Hocam ben şu son cevapladiginiz soruyu yazan kişiyim. Yine de maazallah bain talak olduysa safiiye gore nikahi yineleyemez miyiz rahatlamak için? Bide kesinlikle 3 talak sayılmaz dimi durumumuz?

Soru: Begüm tarafından yazıldı. Kategori: Soru - Cevap

*******

Değerli kardeşim;

Durmunumuzu gayet net bir şekilde ortaya koyduk, meselenizi açık bir ifadeyle cevapladık. Değil üç talak, tek talak bile bahis mevzuu değil. Daha hangi şüpheden, tereddütten söz ediyorsunuz ki! Bunlar gereksiz vesveseden ibaret. Atın bunları kafanızdan, denilenlere uymaya çalışın. Mademki Hanefîsiniz, Şâfiîye göre nikâh yapmanızı gerektiren / icbar eden bir durum da yok ortada…

Mezhep taklidi de öyle çocuk oyuncağı değildir. Zırt-pırt, olup olmadık her şeyde müracaat edilmez. Ancak çok zaruri ve mecburi hallerde çıkış yolu olarak başvurulacak bir çaredir. Kişi için uygulaması pek de kolay olmaz. Her an “telfîk-ı mezâhib”e düşme tehlikesi söz konusudur. Çünkü fert, her iki mezhebi de hakkıyla bilen birisi değildir çoğu zaman…

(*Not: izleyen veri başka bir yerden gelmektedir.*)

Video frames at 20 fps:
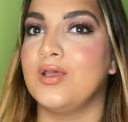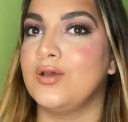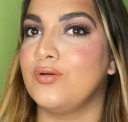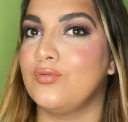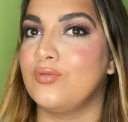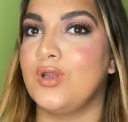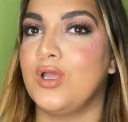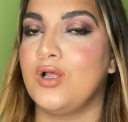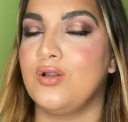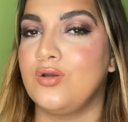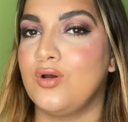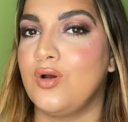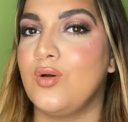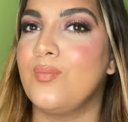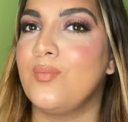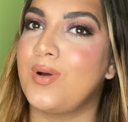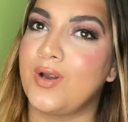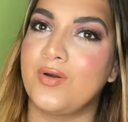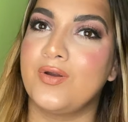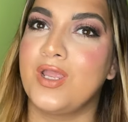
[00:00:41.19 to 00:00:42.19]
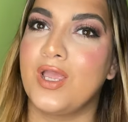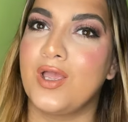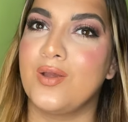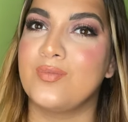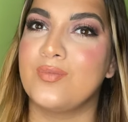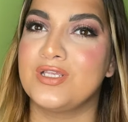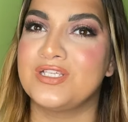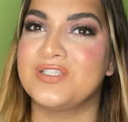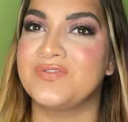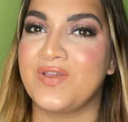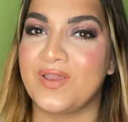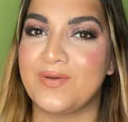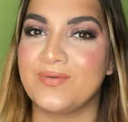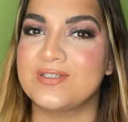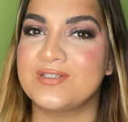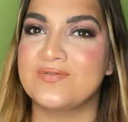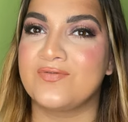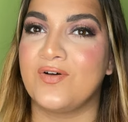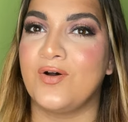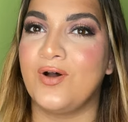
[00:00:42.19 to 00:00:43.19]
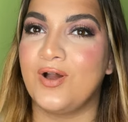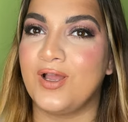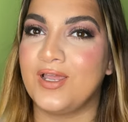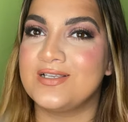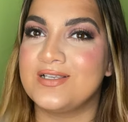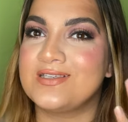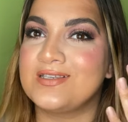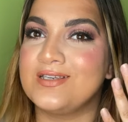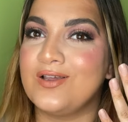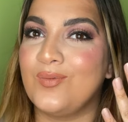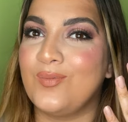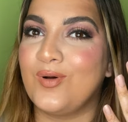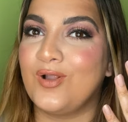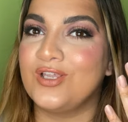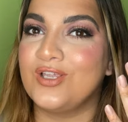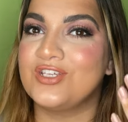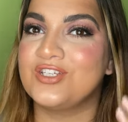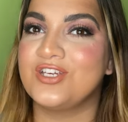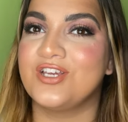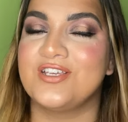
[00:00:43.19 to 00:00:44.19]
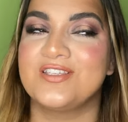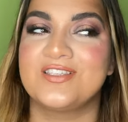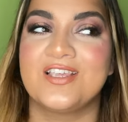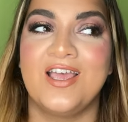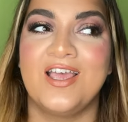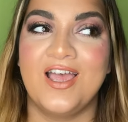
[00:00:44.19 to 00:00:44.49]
we all know Barry M is famous for its nail polishes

Telfik; birleştirme, toplayıp bir araya getirme demektir. "Telfîk-ı mezâhib" ise fıkıh lisanında, bir mesele veya amelde birkaç müctehidin re’yini (görüşlerini) birleştirerek taklid etmek mânâsınadır. Bu hususta farklı görüşler olmakla birlikte iyi niyetli Müslümanların, ihtiyaç ve zarûret hallerinde telfik durumuna düşmeden diğer mezheplerden de istifade etmesi, onların görüşüne uyması caizdir. Ekseriyetin görüşü budur. Zaman zaman ihtiyaç hissedildikçe de yapılagelmiştir. Yasaklanan telfik ise, bir mevzûda farklı mezheplere ait müctehidlerin ileri sürdükleri şartlardan işine geleceği biçimde seçme yapılarak meydana getirilen birleştirmedir. Kasıtlı ve art niyete dayalı böyle bir toplama caiz görülmemiştir.

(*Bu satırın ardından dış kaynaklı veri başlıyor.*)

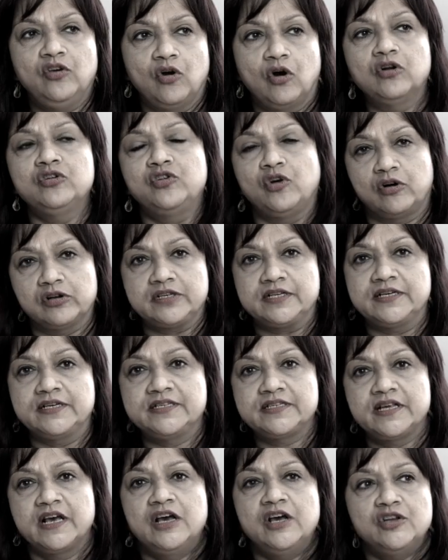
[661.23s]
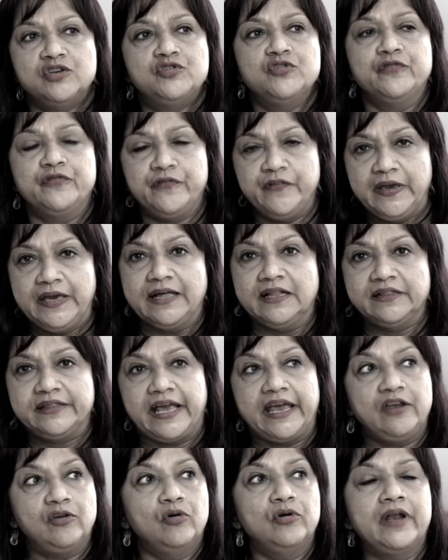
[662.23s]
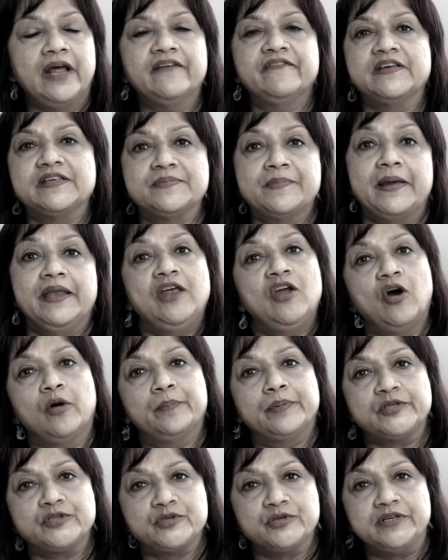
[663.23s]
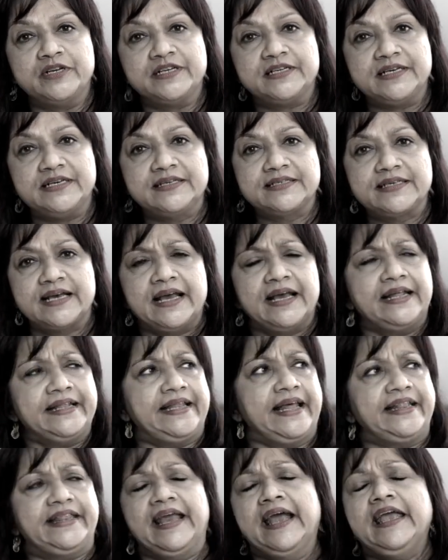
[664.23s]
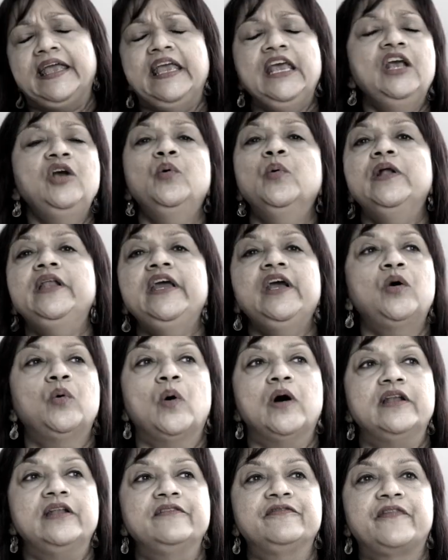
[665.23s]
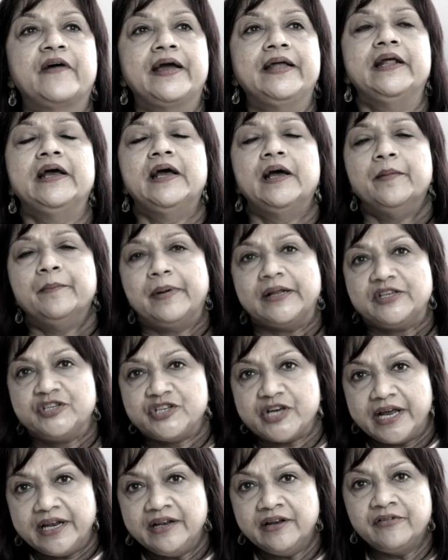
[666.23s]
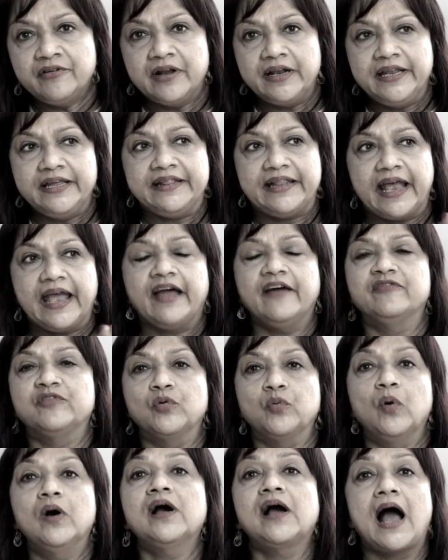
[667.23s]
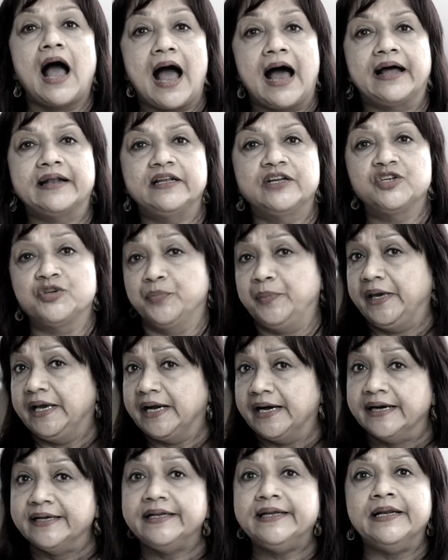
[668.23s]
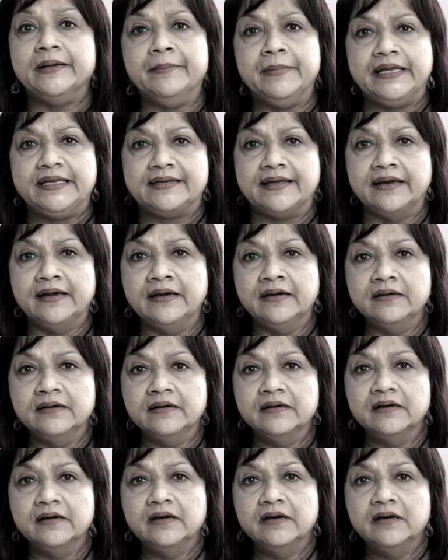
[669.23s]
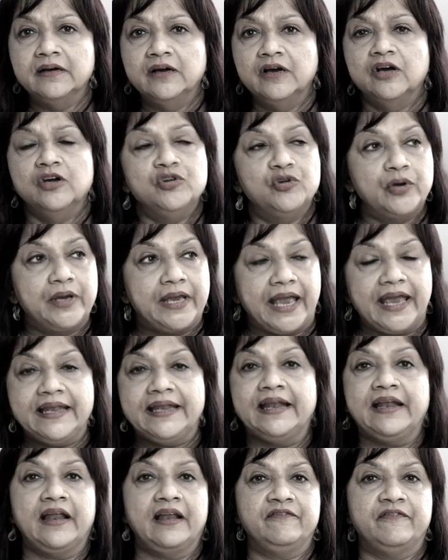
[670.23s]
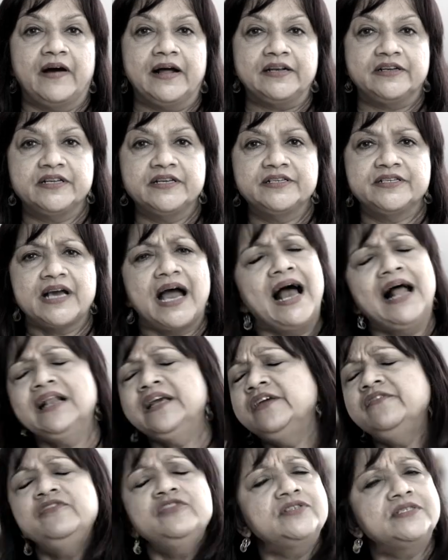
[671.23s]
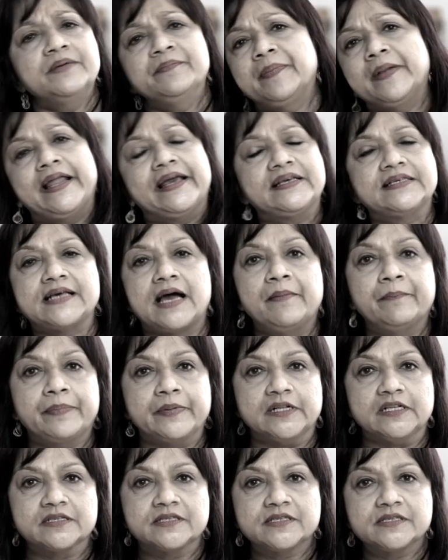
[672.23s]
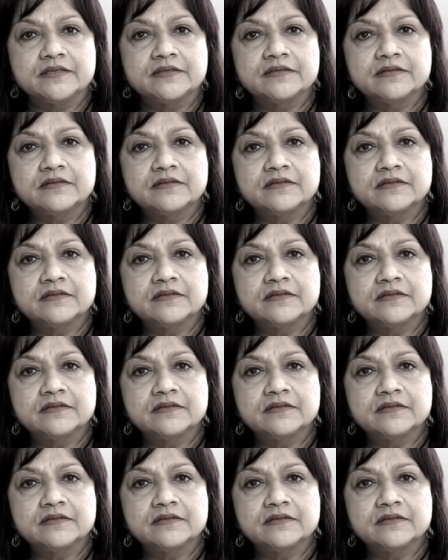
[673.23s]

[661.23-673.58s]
your daughters to feel they don't have as many opportunities, that they're equally qualified, but generally they have to work harder to be heard in a meeting, to gain an advantage? I'll give you simple examples.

Detaylı bilgi için mutlaka bkz.

http://www.halisece.com/sorulara-cevaplar/2569-taklid.html

http://www.halisece.com/sorulara-cevaplar/2149-kurbani-zamaninda-kesemeyen-ne-yapar.html

http://www.halisece.com/sorulara-cevaplar/1747-gecmise-yonelik-mezhep-taklidi-caiz-mi.html

http://www.halisece.com/sorulara-cevaplar/2978-talakla-alakali-bazi-meseleler.html

***

Madem çok ısrar ettiniz, o halde sırf bilgilenmek bakımından Şâfiî mezhebine göre, karısından boşanan kişinin tekrar onunla evlenip evlenemeyeceğini, evlenebiliyorsa bunun nasıl olması gerektiğini de bir nebze ele alalım.

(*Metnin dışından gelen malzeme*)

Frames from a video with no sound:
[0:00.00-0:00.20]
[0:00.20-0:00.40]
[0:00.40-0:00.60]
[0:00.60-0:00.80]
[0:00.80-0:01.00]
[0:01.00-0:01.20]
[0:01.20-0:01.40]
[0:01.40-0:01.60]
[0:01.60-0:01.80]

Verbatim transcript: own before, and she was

Kocanın, boşadığı karısına geri dönmesini mümkün kılan ve kılmayan ol­mak üzere Şâfiî’de boşamalar iki kısma ayrılır:

a) Kocanın karısına yeni bir nikâha gerek kalmaksızın geri dönmesini mümkün kılan boşamaya ric'î

b) Yeni bir nikâhla ge­ri dönmeyi mümkün kılan veya hiçbir şekilde mümkün kılmayan boşamaya ise bâin boşama denir.

Karısını boşayan kişi için şu dört durumdan biri söz konusudur:

1.  Karısını kendisiyle hiç cinsî yakınlıkta bulunmadan boşamıştır.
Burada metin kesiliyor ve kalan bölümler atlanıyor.